What Croton Really Needs. Whenever we stroll down Grand Street we cast an admiring glance at No. 139, the handsome former residence of Dr. Thomas Jefferson Acker, Croton’s old-fashioned family doctor long ago. It now houses the law offices of attorney Paul S. Hoffman. Memories always come flooding back. We recall it as the site of the gone but not forgotten Croton Steak House, a steak house in the grand tradition.

The Croton Steak House menu was short but robust, with the carefully aged meats rivaling those Peter Luger’s, the Palm or other classic New York steak houses offered. Every cut of meat was personally selected by chef David Sanft and carefully aged. Filet mignon, sirloin, porterhouse, T-bone or rib eye, steaks were broiled to perfection by Dave in a compact kitchen just off the small dining room and served by his wife, June. Sides were limited to the traditional pommes frites, baked potato and creamed spinach.

As closing time approached, Dave, a superb restaurateur, would occasionally join the last few latecomer customers who lingered over coffee and offer a brandy on the house. Always genial, he would reminisce about the golden age of the restaurant business. Sadly, David Sanft died in 1973 at the age of 60. Today the Croton Steak House is only a gastronomic memory to those who had the pleasant experience of eating there.

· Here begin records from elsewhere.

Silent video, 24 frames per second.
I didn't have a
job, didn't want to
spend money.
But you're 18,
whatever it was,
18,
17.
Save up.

It is curious that among all the exotic businesses suggested with the idea of restoring Croton’s business climate, no one has proposed an old-fashioned steak house. In this day of franchised steak restaurants all across the country, a reincarnation of the old Croton Steak House may be a impossible dream on our part, but—in the words of the old Yiddish expression—you should live so long.

Another Odd Couple. A little bird has tipped us off about an odd couple we overlooked in Thoughts While Strolling (3), posted on February 11. Sure enough, Board of Election records confirm that at 18 Georgia Lane on Mount Airy, former GOP chairman Mark M. Aarons is registered as a Republican and his wife, Karen, is registered as a Democrat. We can only reiterate what we said about the political brains in such odd-couple families being all on the distaff side.

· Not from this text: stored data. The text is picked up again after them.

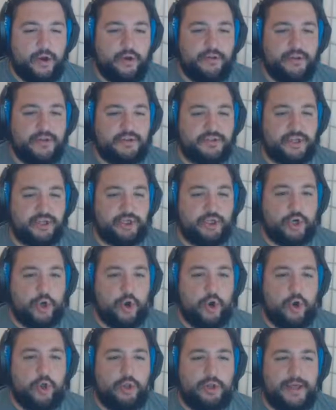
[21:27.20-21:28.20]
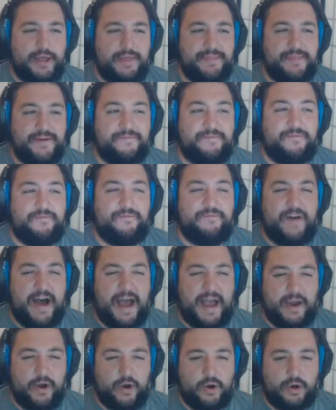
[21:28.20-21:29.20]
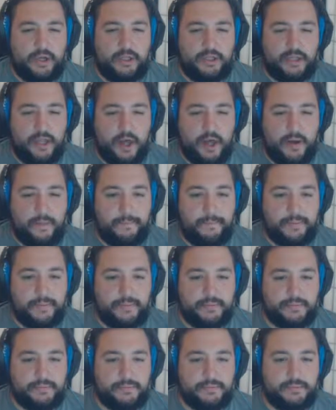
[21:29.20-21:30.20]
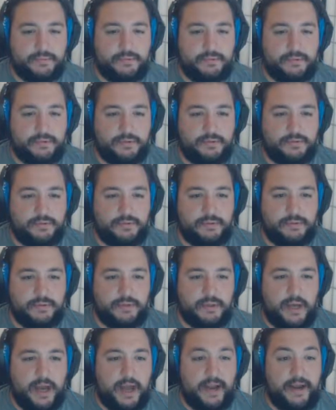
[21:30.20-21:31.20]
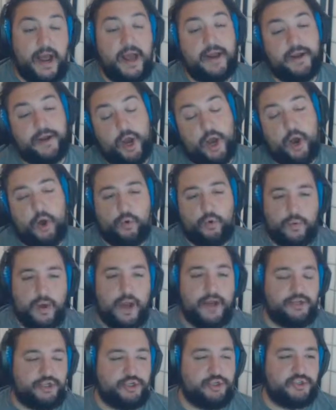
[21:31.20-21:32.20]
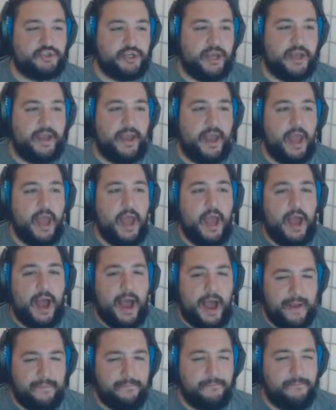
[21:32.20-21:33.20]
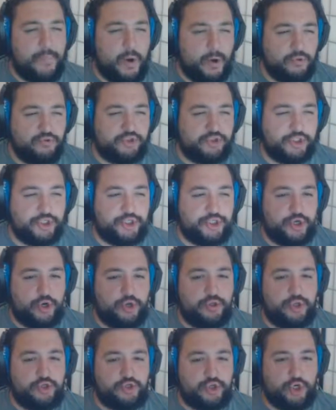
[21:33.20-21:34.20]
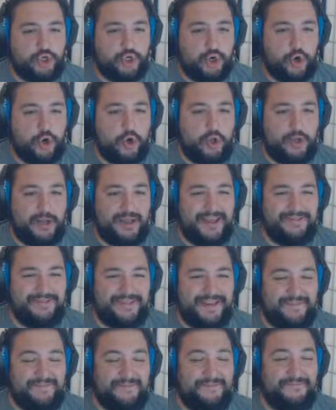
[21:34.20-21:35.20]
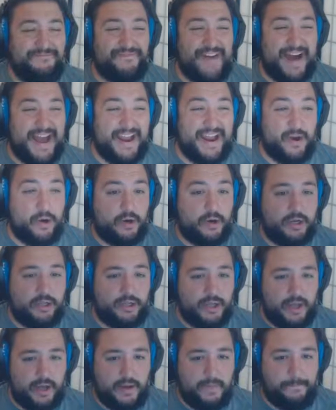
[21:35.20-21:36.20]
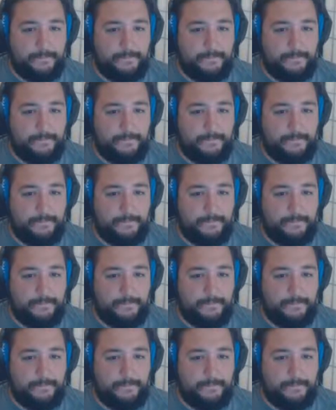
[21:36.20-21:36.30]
there's a girl in the Fire Club. I know. I should say, I'm mostly sure there's a girl in the Fire Club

On February 22, 2008 3:05 PM, TeaDrinker said:

Crotonblog appreciates the loyalty to Mark and Karen Aarons displayed by a thin-skinned “JohnT” in his comment, but he should lighten up. We revealed no deep, dark secrets about them. What we published came directly from public records—in this case, Board of Elections lists showing name, address and party registration. We don’t consider republishing this information to be mean spirited unless you consider Republican or Democrat to be a dirty word. You want really mean spirited? Try what Mitt Romney and John McCain said about one another. Or wait until the national campaigns start. In fact, we consider what we said to be positively light hearted in comparison. And we do think it amusing that the votes of Republican stalwarts in the village should be canceled out by their wives.

P.S. For his information, there are no Communists, young or old, registered in Croton.

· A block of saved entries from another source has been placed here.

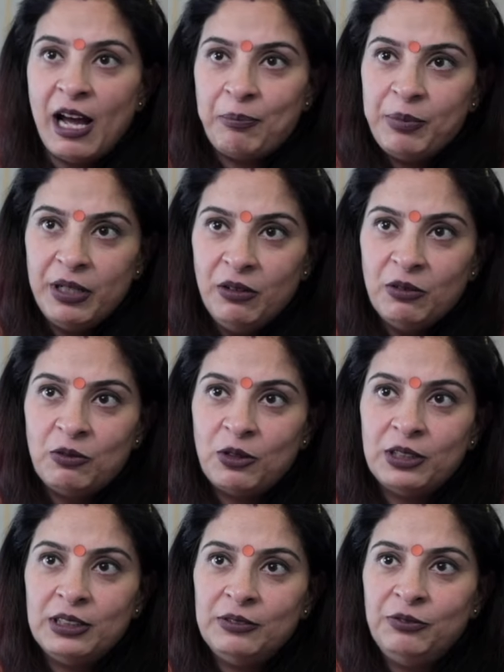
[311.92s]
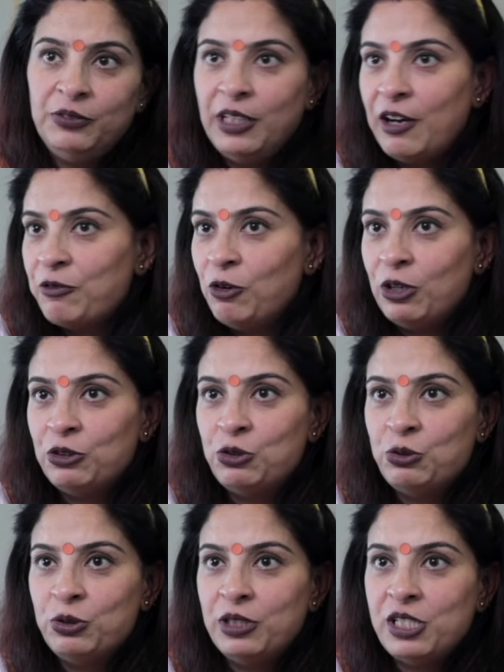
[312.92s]
happy what we have gone
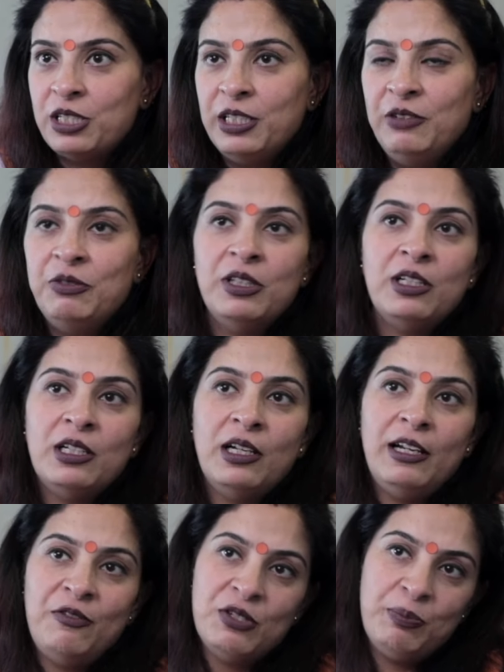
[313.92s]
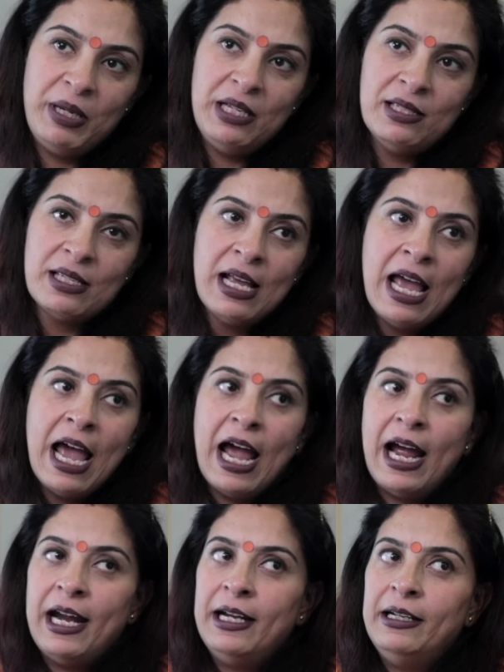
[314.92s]
through the journey with the Livspace
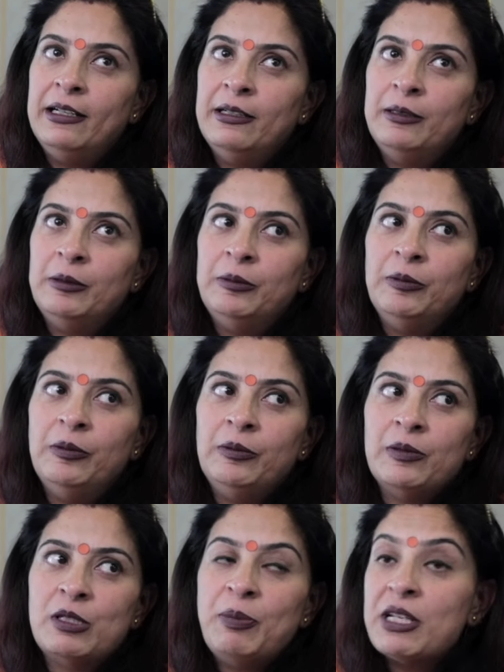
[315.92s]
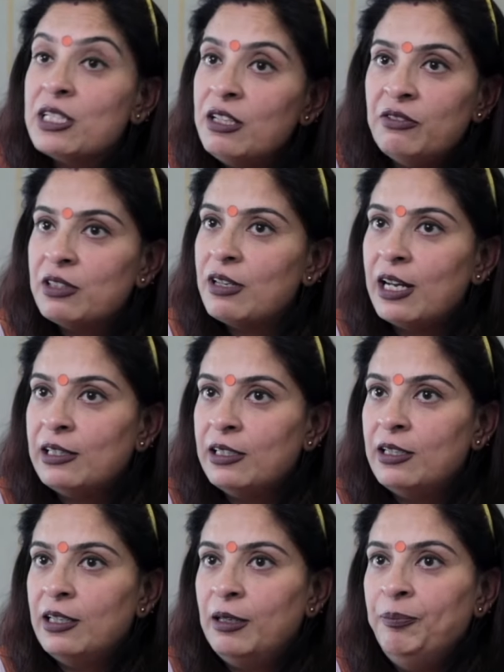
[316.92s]
and uh, especially with
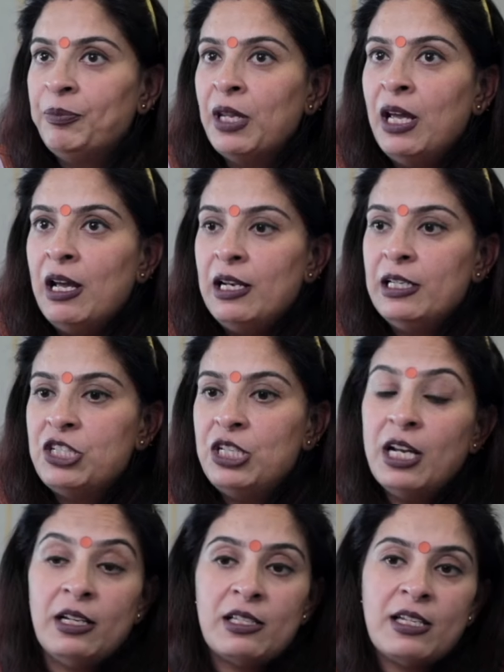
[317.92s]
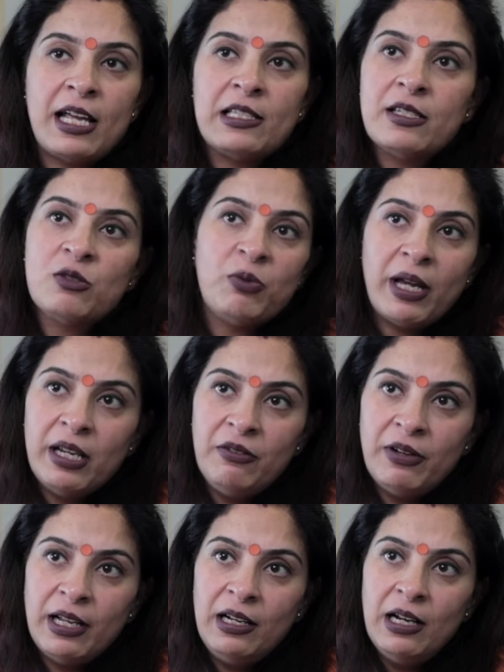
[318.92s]
Radhika, she understands us very
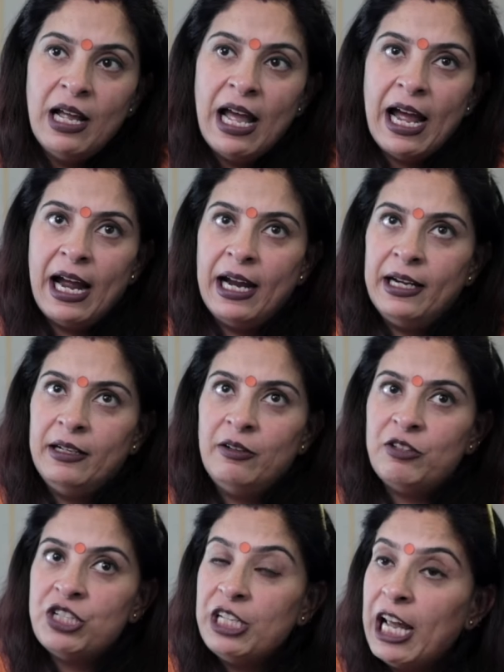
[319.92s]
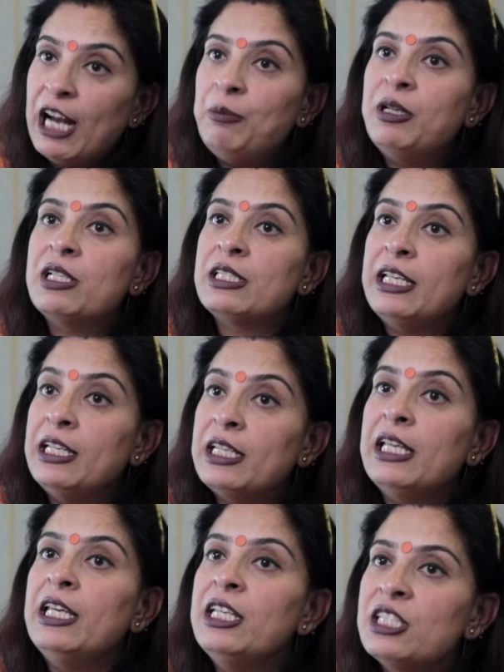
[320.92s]
well and she helped us
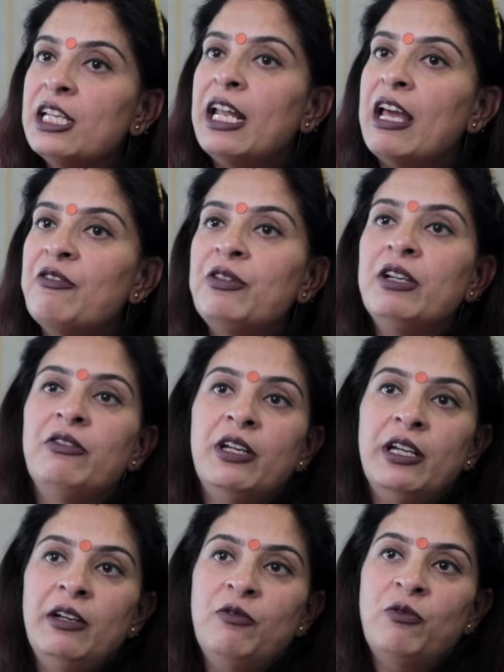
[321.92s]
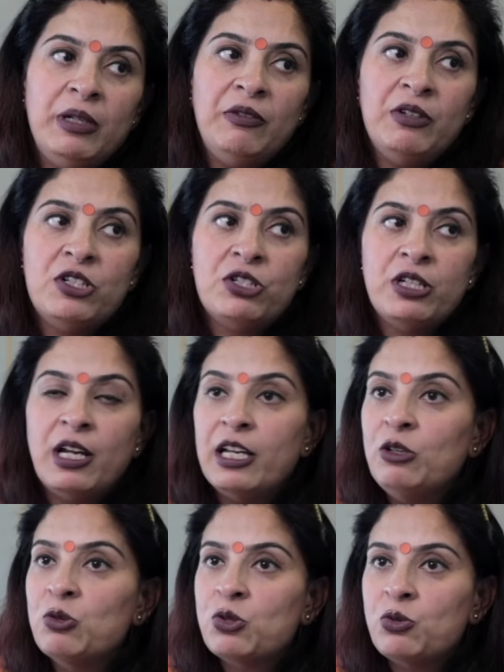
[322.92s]
in each and every way. Even
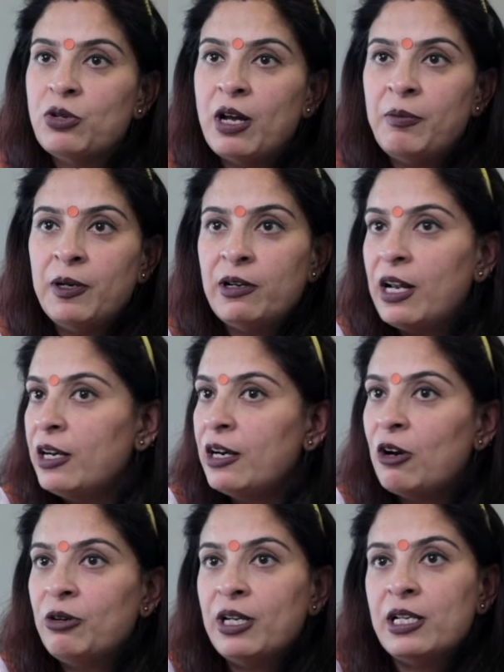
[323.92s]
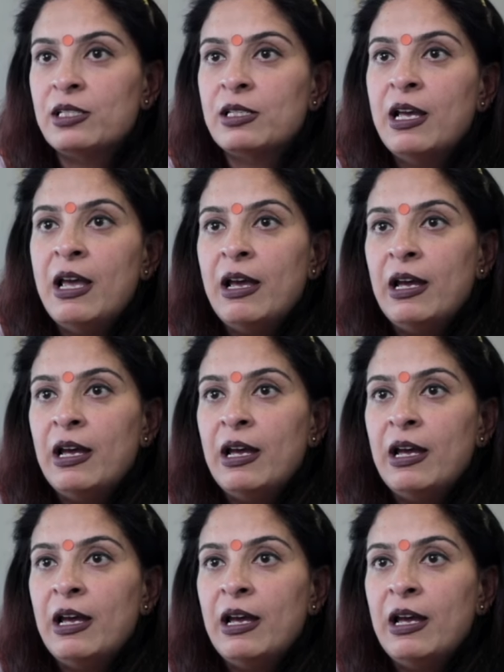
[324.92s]
Shreya used to run, run around us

On February 22, 2008 10:35 AM, dors said:

Je ne pourrais pas convenir davantage et comment triste.

On February 22, 2008 8:58 AM, red hill resident said:

Sadly, most of the old Communists have passed on in the last few years. What a great loss to our community. While I did not know these neighbors to yell their politics from the rooftops, none were shy about vocalizing their (mostly past) party affiliations. Many an evening was spent listening to stories about tennis courts in the Trails where Trotsky visited and which neighborhood house had an anarchist owner. There was also the recollection of the disdane from the lower village towards residents of the Hill. Seems all too familiar. Plus ca change plus cest la meme chose.

On February 21, 2008 12:46 PM, JohnT said:

I consider Mark and Karen Aarons to be good friends and neighbors. Your point about their their personal political affiliation is both meaningless and mean spirited.

Maybe you can let us know if there are any communists left in our peaceful little village. By all means, please include names and addresses.